- WHAT TO PRODUCE
List the lines of this listing that hold the word "frames".

Segment Open

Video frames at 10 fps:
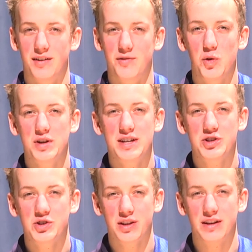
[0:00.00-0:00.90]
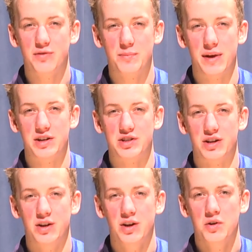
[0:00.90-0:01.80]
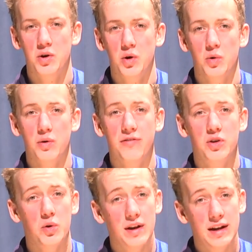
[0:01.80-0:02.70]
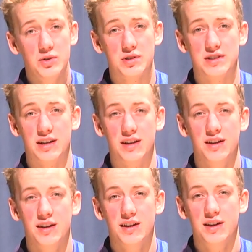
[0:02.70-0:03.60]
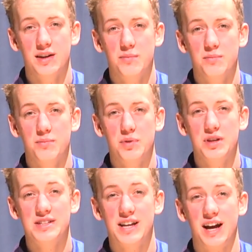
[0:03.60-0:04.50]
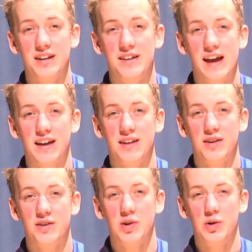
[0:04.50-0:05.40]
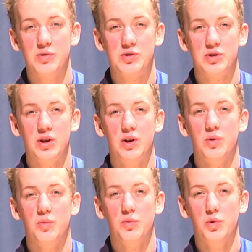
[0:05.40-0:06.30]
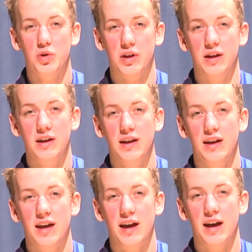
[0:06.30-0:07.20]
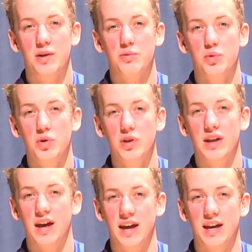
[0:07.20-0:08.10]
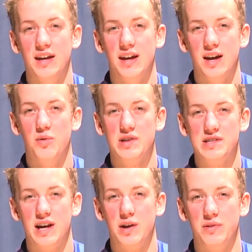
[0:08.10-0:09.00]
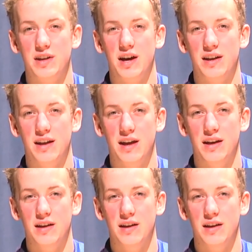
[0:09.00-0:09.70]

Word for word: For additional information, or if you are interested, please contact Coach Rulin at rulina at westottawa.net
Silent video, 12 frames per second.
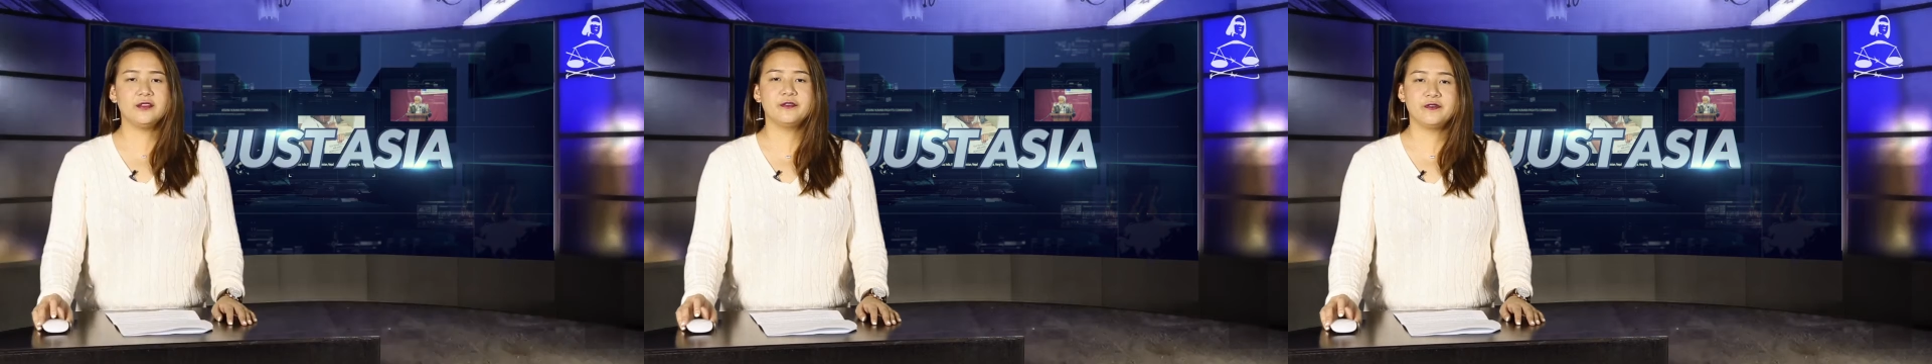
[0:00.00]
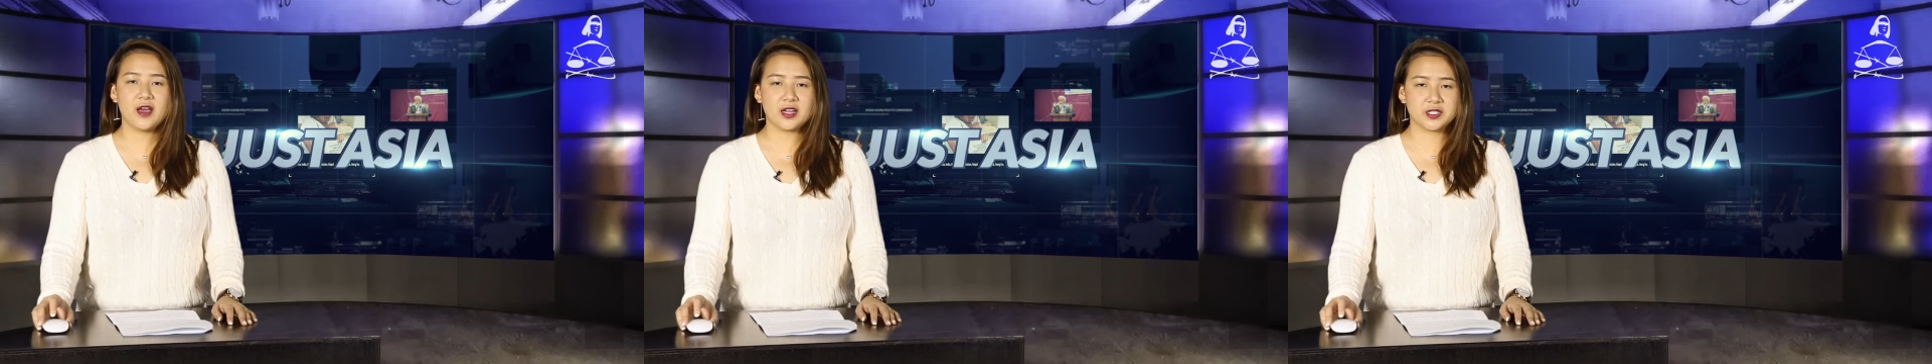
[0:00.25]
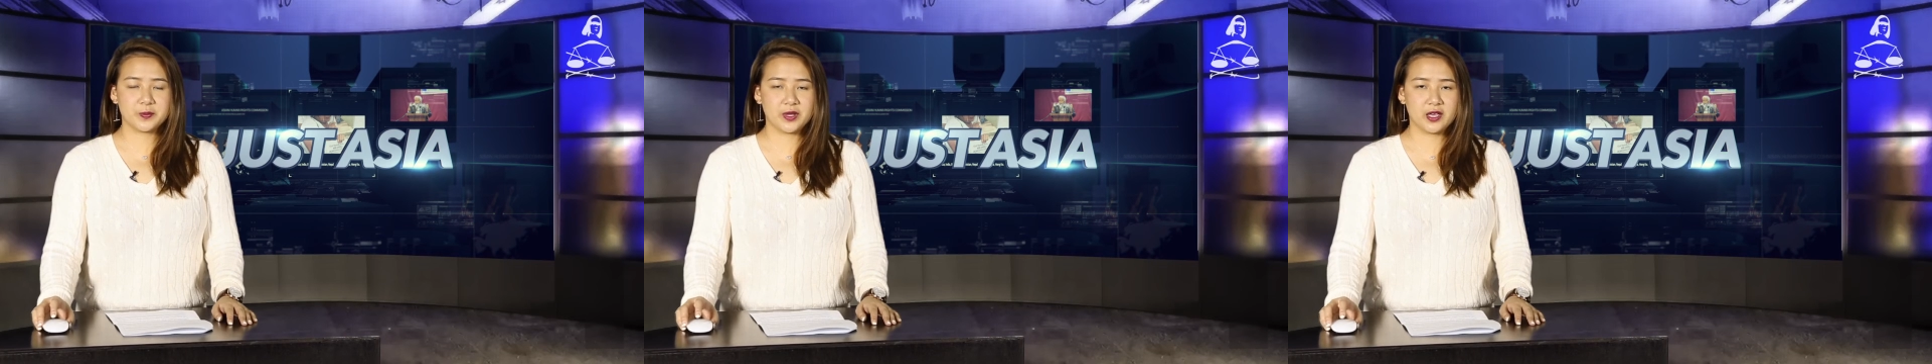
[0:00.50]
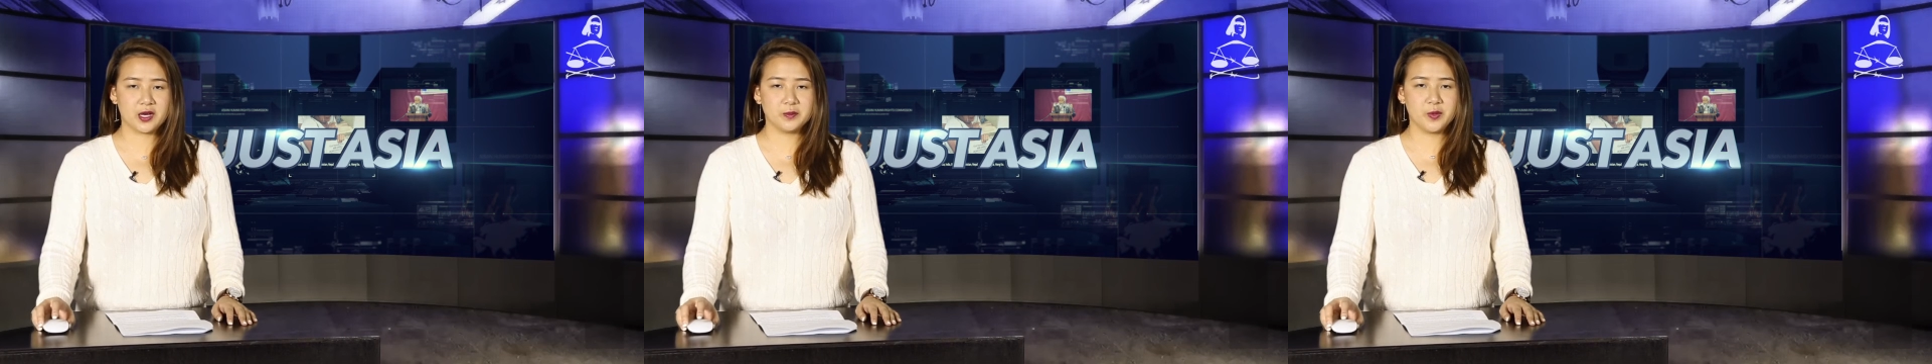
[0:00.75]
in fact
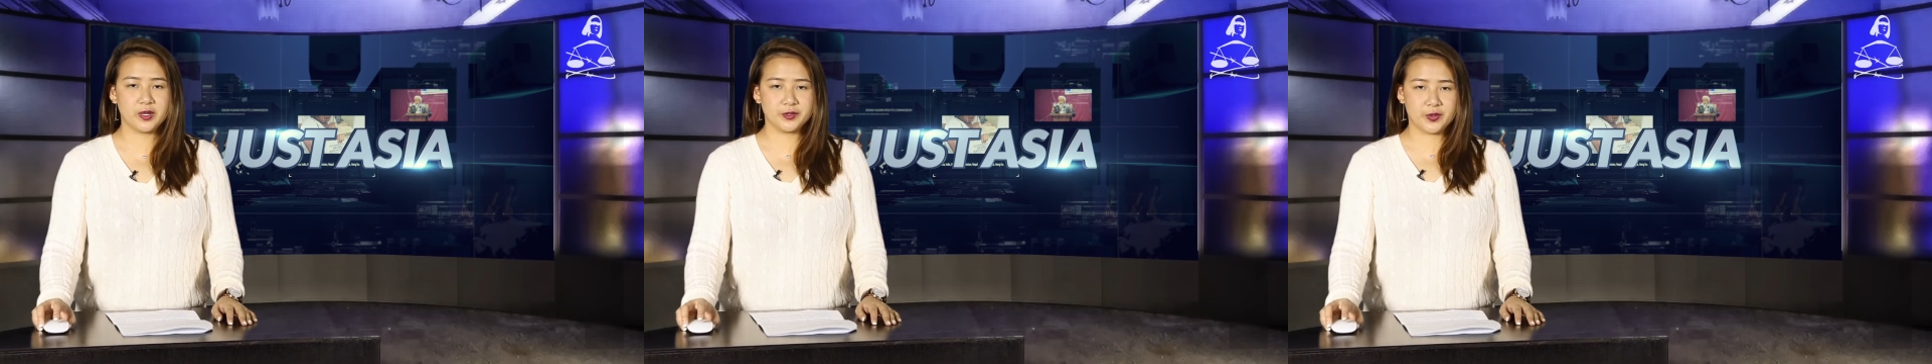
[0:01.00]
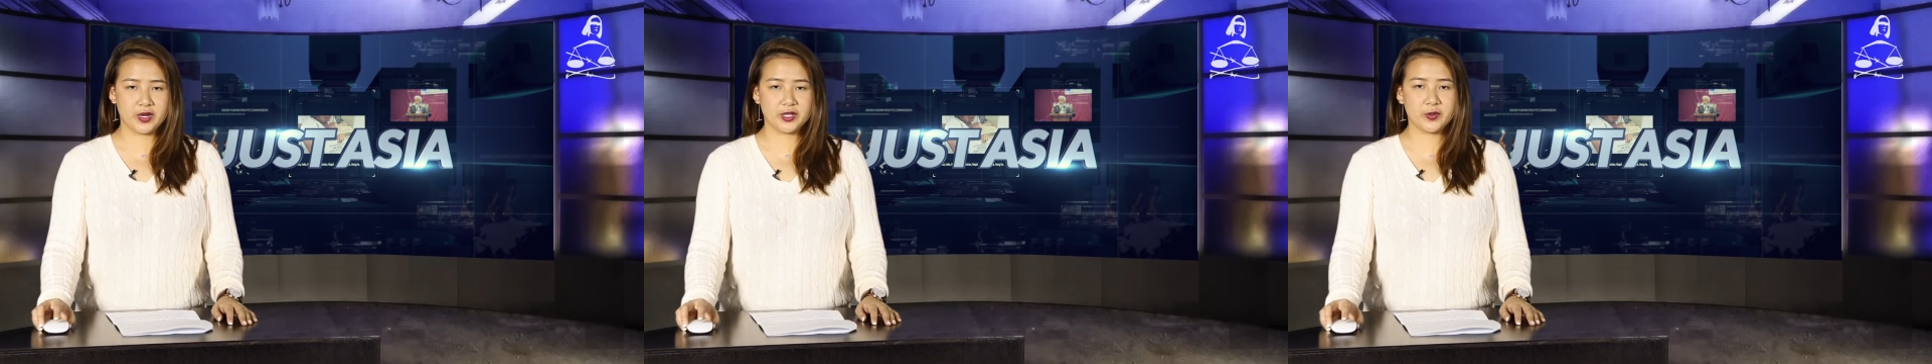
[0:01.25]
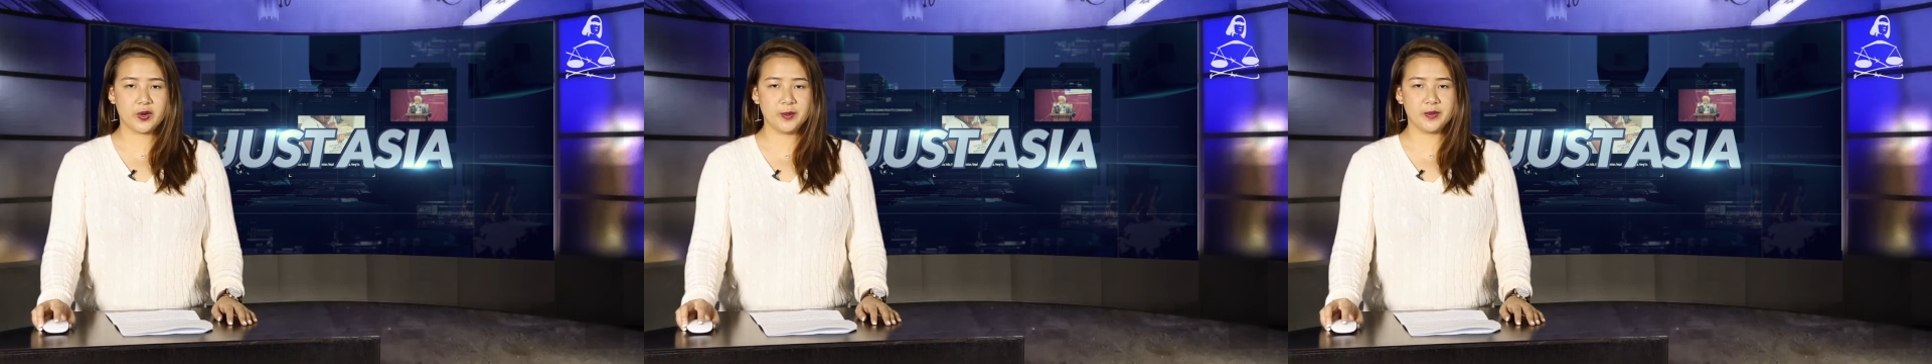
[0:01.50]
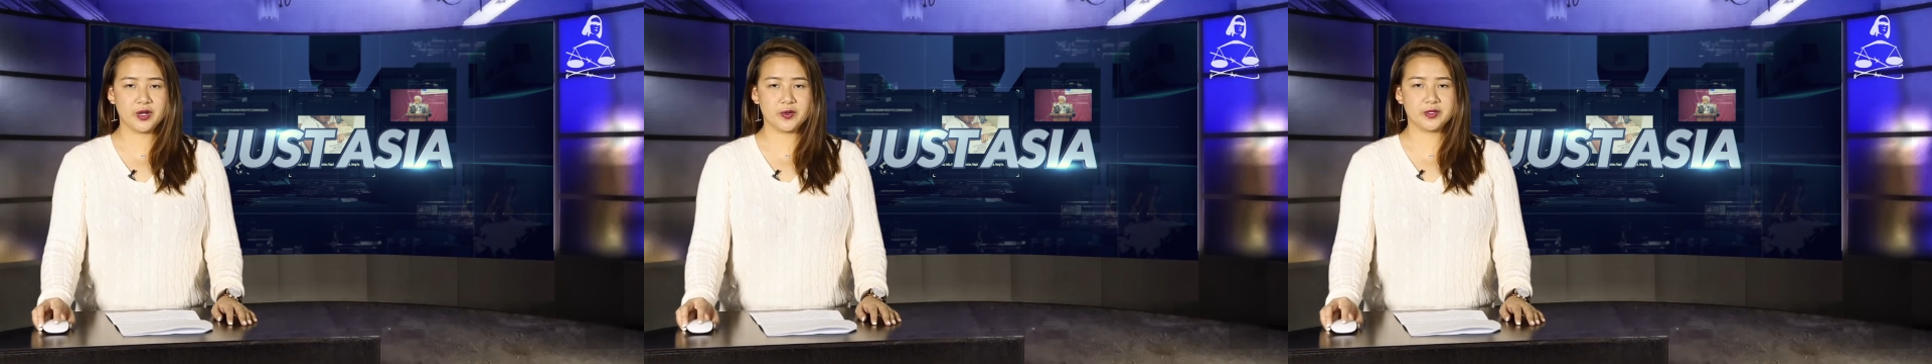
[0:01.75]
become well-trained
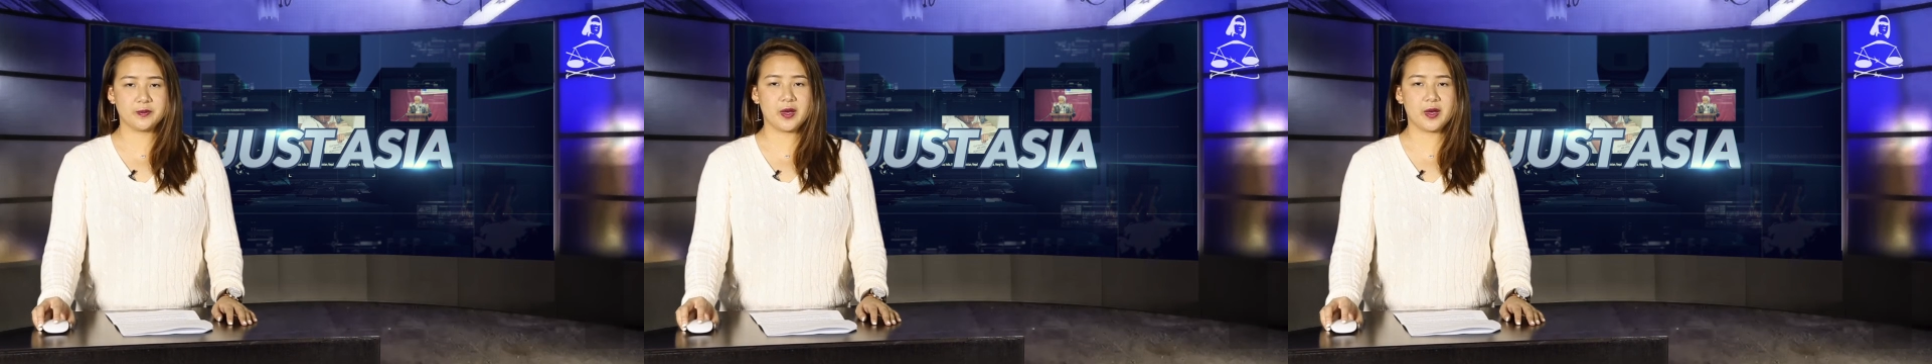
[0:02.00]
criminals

Segment Closed

- OUTPUT FOR THIS EXERCISE
Video frames at 10 fps:
Silent video, 12 frames per second.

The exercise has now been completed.